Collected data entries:

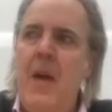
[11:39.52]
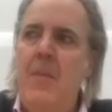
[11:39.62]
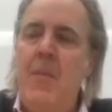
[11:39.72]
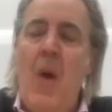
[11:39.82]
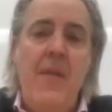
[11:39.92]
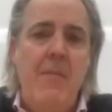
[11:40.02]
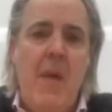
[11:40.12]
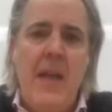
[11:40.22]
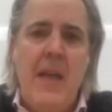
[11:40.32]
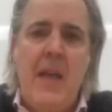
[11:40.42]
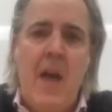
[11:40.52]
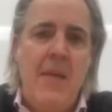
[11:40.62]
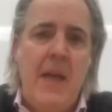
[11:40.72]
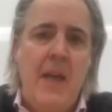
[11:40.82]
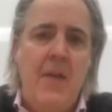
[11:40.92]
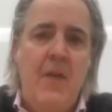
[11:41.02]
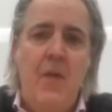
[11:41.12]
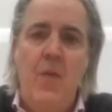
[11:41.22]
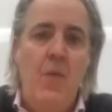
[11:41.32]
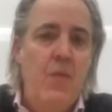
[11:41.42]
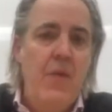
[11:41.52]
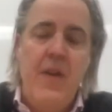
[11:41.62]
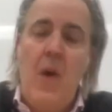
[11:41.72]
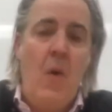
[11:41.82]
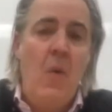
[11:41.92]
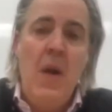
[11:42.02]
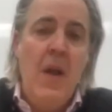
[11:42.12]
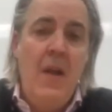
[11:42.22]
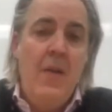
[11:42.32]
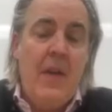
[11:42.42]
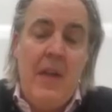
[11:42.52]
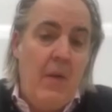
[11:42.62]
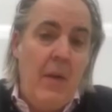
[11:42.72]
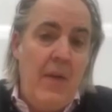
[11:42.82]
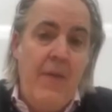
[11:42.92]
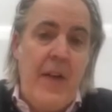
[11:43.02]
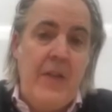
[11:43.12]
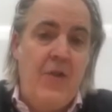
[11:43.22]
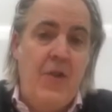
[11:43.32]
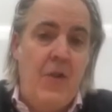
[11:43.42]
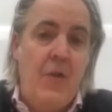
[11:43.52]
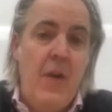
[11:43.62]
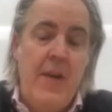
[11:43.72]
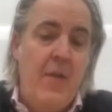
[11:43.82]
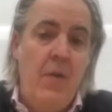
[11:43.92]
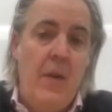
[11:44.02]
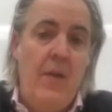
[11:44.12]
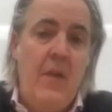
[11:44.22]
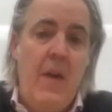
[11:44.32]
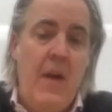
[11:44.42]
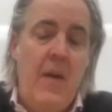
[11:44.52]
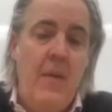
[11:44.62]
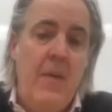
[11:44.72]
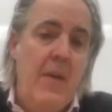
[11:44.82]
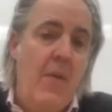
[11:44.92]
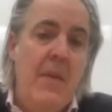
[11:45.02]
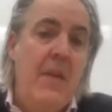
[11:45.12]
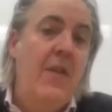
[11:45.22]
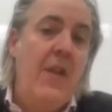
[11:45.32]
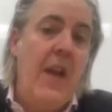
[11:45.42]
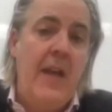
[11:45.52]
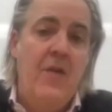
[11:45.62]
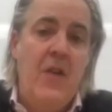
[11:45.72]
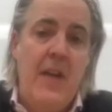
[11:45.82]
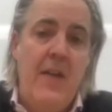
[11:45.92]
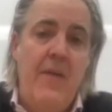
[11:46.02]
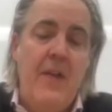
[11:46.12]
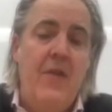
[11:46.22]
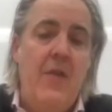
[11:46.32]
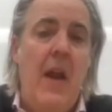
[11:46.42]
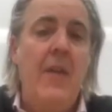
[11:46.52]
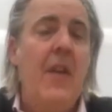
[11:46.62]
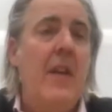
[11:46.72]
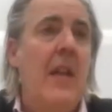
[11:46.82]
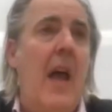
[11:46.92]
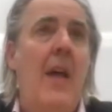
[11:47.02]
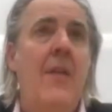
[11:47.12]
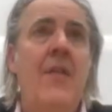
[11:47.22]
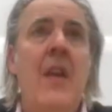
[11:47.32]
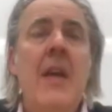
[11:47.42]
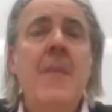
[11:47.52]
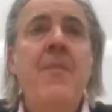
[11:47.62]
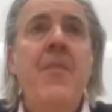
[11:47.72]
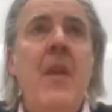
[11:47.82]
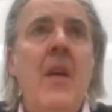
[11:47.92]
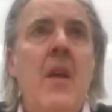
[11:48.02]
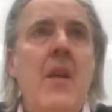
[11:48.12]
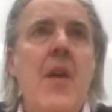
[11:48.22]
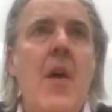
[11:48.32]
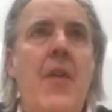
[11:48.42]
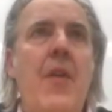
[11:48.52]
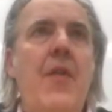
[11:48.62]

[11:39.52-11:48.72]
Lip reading: private money coming into, you know, clearly the venture and early, you know, mid-stage kind of venture asset class, you know,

→ What the task asks
Return each entry exactly as it stands above, apart from any images.

→ Task solution
[11:39.52]
[11:39.62]
[11:39.72]
[11:39.82]
[11:39.92]
[11:40.02]
[11:40.12]
[11:40.22]
[11:40.32]
[11:40.42]
[11:40.52]
[11:40.62]
[11:40.72]
[11:40.82]
[11:40.92]
[11:41.02]
[11:41.12]
[11:41.22]
[11:41.32]
[11:41.42]
[11:41.52]
[11:41.62]
[11:41.72]
[11:41.82]
[11:41.92]
[11:42.02]
[11:42.12]
[11:42.22]
[11:42.32]
[11:42.42]
[11:42.52]
[11:42.62]
[11:42.72]
[11:42.82]
[11:42.92]
[11:43.02]
[11:43.12]
[11:43.22]
[11:43.32]
[11:43.42]
[11:43.52]
[11:43.62]
[11:43.72]
[11:43.82]
[11:43.92]
[11:44.02]
[11:44.12]
[11:44.22]
[11:44.32]
[11:44.42]
[11:44.52]
[11:44.62]
[11:44.72]
[11:44.82]
[11:44.92]
[11:45.02]
[11:45.12]
[11:45.22]
[11:45.32]
[11:45.42]
[11:45.52]
[11:45.62]
[11:45.72]
[11:45.82]
[11:45.92]
[11:46.02]
[11:46.12]
[11:46.22]
[11:46.32]
[11:46.42]
[11:46.52]
[11:46.62]
[11:46.72]
[11:46.82]
[11:46.92]
[11:47.02]
[11:47.12]
[11:47.22]
[11:47.32]
[11:47.42]
[11:47.52]
[11:47.62]
[11:47.72]
[11:47.82]
[11:47.92]
[11:48.02]
[11:48.12]
[11:48.22]
[11:48.32]
[11:48.42]
[11:48.52]
[11:48.62]

[11:39.52-11:48.72]
Lip reading: private money coming into, you know, clearly the venture and early, you know, mid-stage kind of venture asset class, you know,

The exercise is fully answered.